▸ **Exercise**
Reproduce everything from the line that contains "[00:00:01.83]" down to the line that contains "[00:00:02.44]" in the listing below, word for word and nothing more. Leave the pictures out.

[Material provided Boundary: Start]

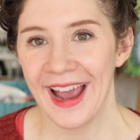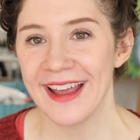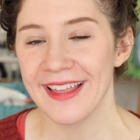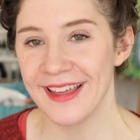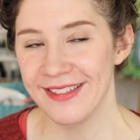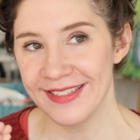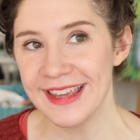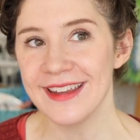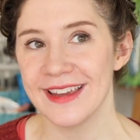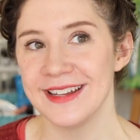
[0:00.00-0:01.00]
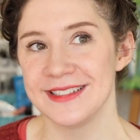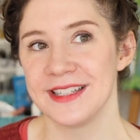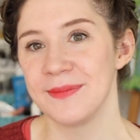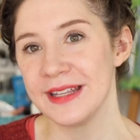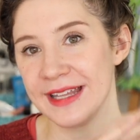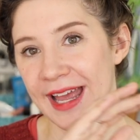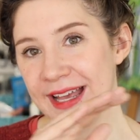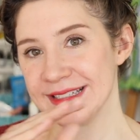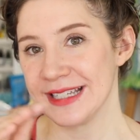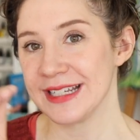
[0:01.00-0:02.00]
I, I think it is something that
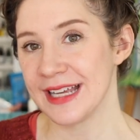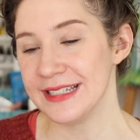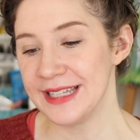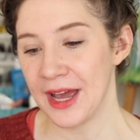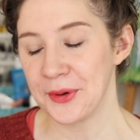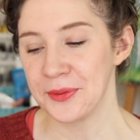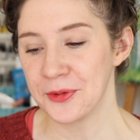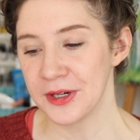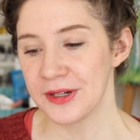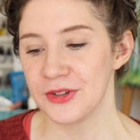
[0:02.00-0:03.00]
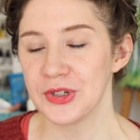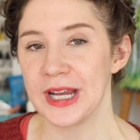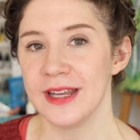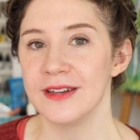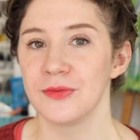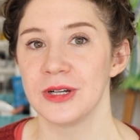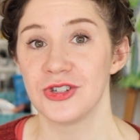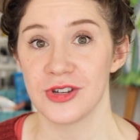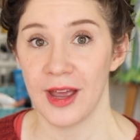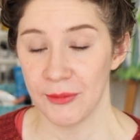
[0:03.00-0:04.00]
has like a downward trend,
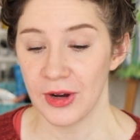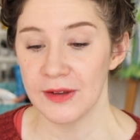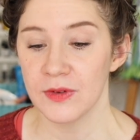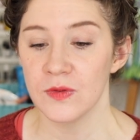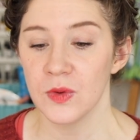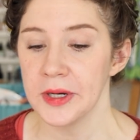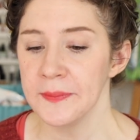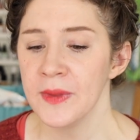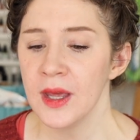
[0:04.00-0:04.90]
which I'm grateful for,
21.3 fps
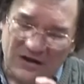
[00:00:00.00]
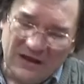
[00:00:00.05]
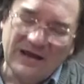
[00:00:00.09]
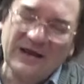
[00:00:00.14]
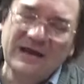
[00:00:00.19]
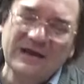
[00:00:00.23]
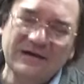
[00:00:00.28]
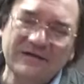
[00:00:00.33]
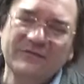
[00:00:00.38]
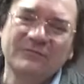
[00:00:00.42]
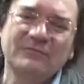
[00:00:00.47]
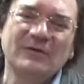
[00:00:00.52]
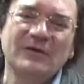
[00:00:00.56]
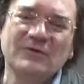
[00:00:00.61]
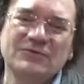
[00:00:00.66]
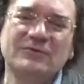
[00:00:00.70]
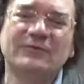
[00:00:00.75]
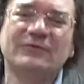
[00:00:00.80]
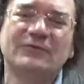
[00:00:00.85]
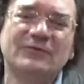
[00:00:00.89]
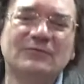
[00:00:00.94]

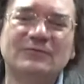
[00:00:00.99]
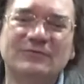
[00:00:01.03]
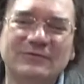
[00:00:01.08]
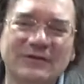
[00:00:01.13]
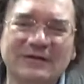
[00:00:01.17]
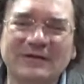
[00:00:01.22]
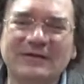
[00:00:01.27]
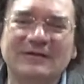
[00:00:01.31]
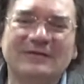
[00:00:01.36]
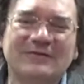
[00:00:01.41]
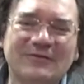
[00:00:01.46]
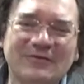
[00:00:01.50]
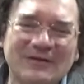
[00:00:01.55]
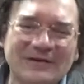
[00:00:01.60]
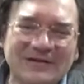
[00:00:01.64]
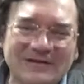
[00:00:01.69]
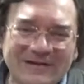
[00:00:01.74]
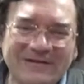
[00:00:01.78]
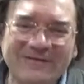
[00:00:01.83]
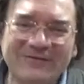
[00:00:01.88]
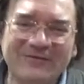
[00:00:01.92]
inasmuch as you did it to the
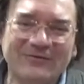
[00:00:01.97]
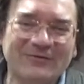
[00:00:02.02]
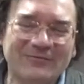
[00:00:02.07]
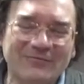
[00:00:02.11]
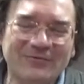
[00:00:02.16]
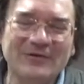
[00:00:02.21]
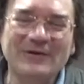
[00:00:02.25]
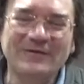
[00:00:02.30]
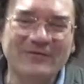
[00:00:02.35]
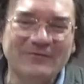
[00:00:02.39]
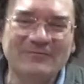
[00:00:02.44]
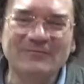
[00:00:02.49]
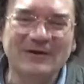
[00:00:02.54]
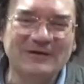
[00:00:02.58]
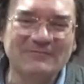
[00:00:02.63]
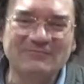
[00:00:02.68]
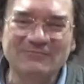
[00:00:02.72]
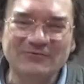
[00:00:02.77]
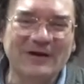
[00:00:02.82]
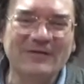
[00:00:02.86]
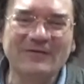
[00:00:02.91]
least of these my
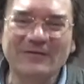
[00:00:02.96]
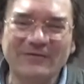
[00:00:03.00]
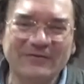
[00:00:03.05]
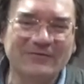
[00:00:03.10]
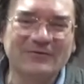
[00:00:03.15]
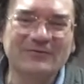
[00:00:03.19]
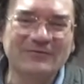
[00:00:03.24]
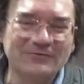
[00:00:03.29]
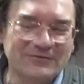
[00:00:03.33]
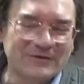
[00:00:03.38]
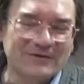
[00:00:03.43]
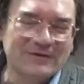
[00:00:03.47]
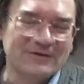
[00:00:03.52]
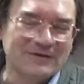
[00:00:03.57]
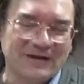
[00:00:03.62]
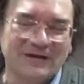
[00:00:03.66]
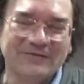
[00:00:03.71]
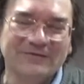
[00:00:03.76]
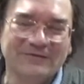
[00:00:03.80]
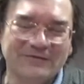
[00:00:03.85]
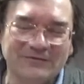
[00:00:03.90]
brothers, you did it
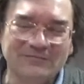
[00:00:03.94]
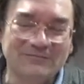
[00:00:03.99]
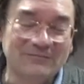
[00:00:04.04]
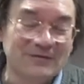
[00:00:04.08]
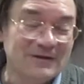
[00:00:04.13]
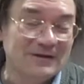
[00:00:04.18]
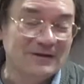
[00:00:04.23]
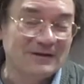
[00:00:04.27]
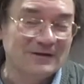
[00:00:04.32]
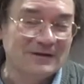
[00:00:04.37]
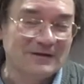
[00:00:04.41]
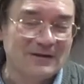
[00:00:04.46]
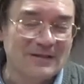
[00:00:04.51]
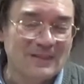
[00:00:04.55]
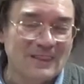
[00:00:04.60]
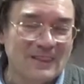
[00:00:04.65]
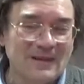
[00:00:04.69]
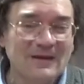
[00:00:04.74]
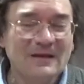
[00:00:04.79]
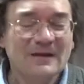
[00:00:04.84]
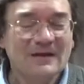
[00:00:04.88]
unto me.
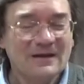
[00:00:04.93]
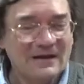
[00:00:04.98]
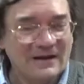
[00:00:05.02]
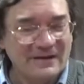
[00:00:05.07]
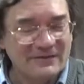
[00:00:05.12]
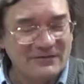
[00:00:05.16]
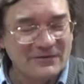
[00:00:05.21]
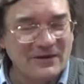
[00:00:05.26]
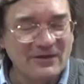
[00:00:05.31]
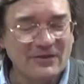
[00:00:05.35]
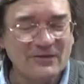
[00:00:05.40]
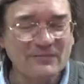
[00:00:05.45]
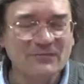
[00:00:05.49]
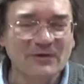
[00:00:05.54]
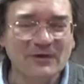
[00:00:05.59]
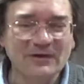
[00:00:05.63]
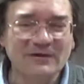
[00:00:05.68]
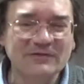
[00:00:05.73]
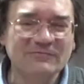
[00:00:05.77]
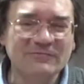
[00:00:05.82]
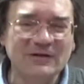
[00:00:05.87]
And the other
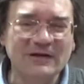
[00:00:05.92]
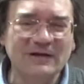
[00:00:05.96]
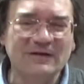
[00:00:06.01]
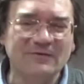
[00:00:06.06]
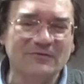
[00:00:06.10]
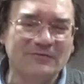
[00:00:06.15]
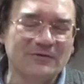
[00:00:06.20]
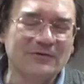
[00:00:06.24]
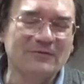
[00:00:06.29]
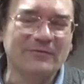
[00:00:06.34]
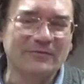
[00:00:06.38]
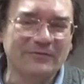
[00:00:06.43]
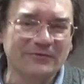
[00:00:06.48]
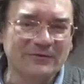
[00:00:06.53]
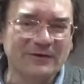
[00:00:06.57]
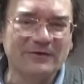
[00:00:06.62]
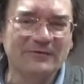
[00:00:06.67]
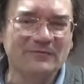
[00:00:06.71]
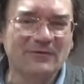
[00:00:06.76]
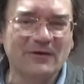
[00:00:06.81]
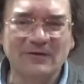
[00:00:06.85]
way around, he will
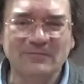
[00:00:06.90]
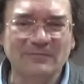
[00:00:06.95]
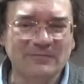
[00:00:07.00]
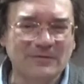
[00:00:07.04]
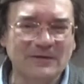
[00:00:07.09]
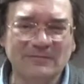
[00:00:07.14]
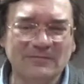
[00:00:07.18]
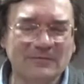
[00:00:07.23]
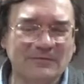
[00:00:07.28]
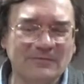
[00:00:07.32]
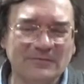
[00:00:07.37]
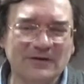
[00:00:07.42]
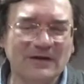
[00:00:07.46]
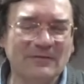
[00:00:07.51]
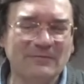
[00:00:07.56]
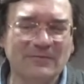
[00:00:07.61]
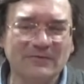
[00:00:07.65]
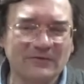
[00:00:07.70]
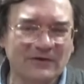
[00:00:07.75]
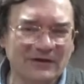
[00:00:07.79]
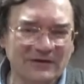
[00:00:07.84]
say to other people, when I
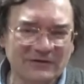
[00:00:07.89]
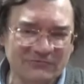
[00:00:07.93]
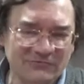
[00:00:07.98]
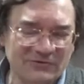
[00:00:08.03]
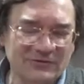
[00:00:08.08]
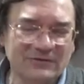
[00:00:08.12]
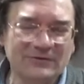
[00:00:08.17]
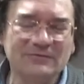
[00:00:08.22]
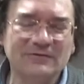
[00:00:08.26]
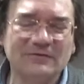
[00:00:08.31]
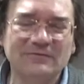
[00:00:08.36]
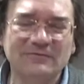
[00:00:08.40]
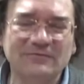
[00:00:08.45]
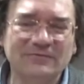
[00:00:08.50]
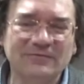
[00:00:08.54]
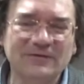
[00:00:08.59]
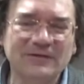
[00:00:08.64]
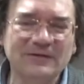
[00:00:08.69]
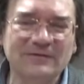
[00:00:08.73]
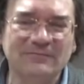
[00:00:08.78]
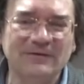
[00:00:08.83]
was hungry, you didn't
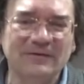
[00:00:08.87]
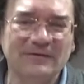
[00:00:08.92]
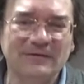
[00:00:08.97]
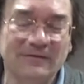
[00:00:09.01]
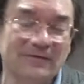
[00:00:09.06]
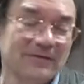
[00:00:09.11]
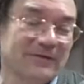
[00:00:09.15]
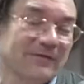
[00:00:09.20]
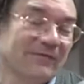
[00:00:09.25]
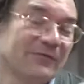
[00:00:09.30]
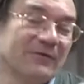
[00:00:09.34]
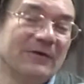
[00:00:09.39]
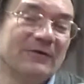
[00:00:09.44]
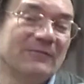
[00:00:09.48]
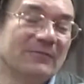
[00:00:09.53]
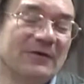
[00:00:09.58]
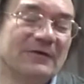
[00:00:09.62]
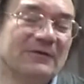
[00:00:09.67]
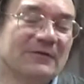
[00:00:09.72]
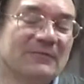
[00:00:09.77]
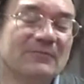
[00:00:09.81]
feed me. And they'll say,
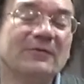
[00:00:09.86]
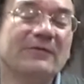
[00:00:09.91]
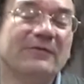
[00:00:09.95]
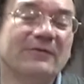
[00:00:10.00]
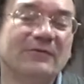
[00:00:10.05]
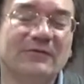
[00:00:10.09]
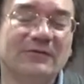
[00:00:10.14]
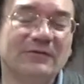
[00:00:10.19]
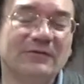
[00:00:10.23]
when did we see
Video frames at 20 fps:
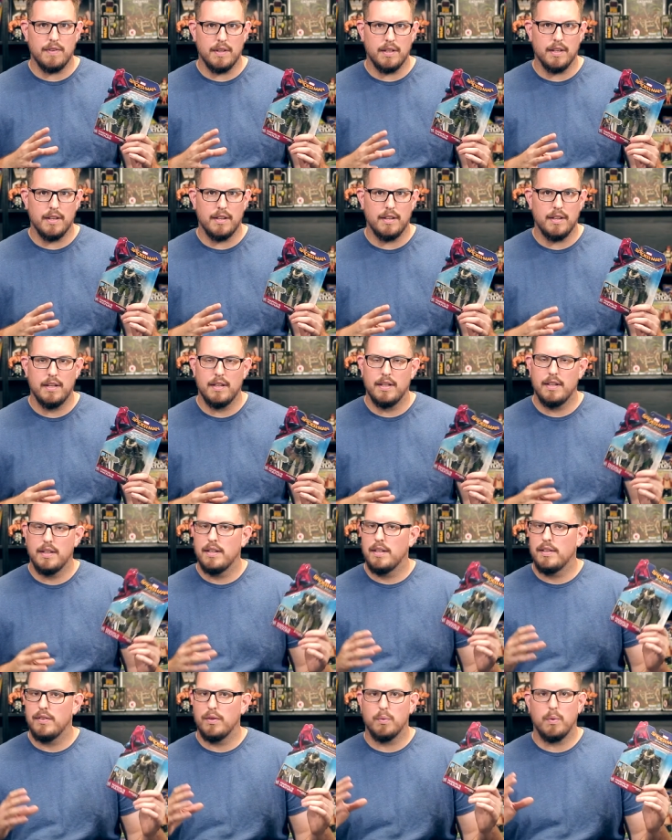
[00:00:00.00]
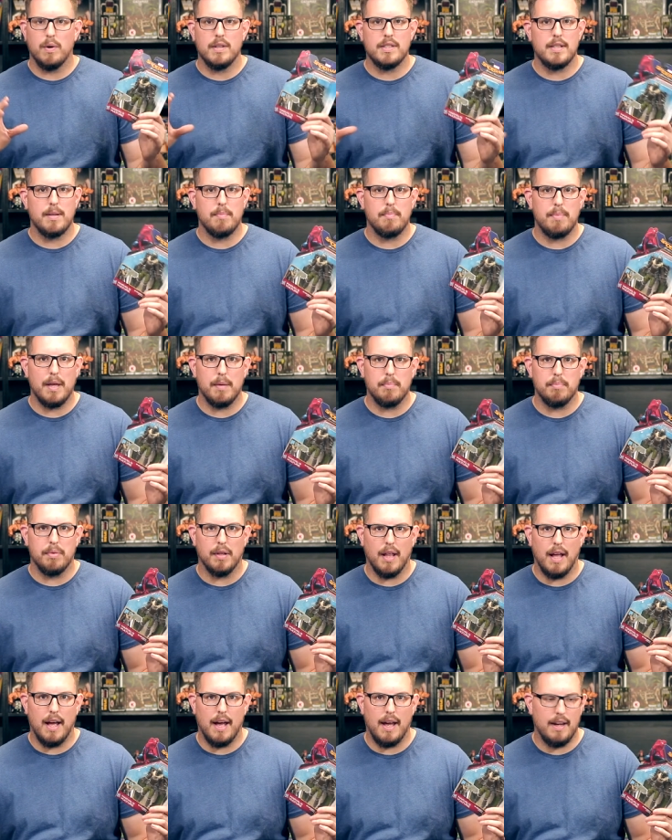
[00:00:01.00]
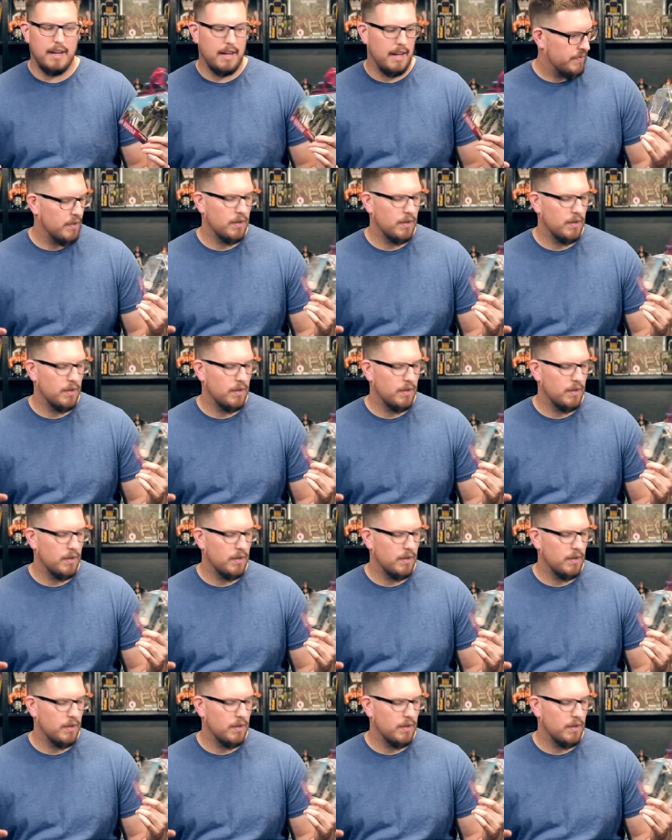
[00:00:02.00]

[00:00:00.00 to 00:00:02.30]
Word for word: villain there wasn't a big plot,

[Material provided Boundary: End]

▸ **Exercise response**
[00:00:01.83]
[00:00:01.88]
[00:00:01.92]
inasmuch as you did it to the
[00:00:01.97]
[00:00:02.02]
[00:00:02.07]
[00:00:02.11]
[00:00:02.16]
[00:00:02.21]
[00:00:02.25]
[00:00:02.30]
[00:00:02.35]
[00:00:02.39]
[00:00:02.44]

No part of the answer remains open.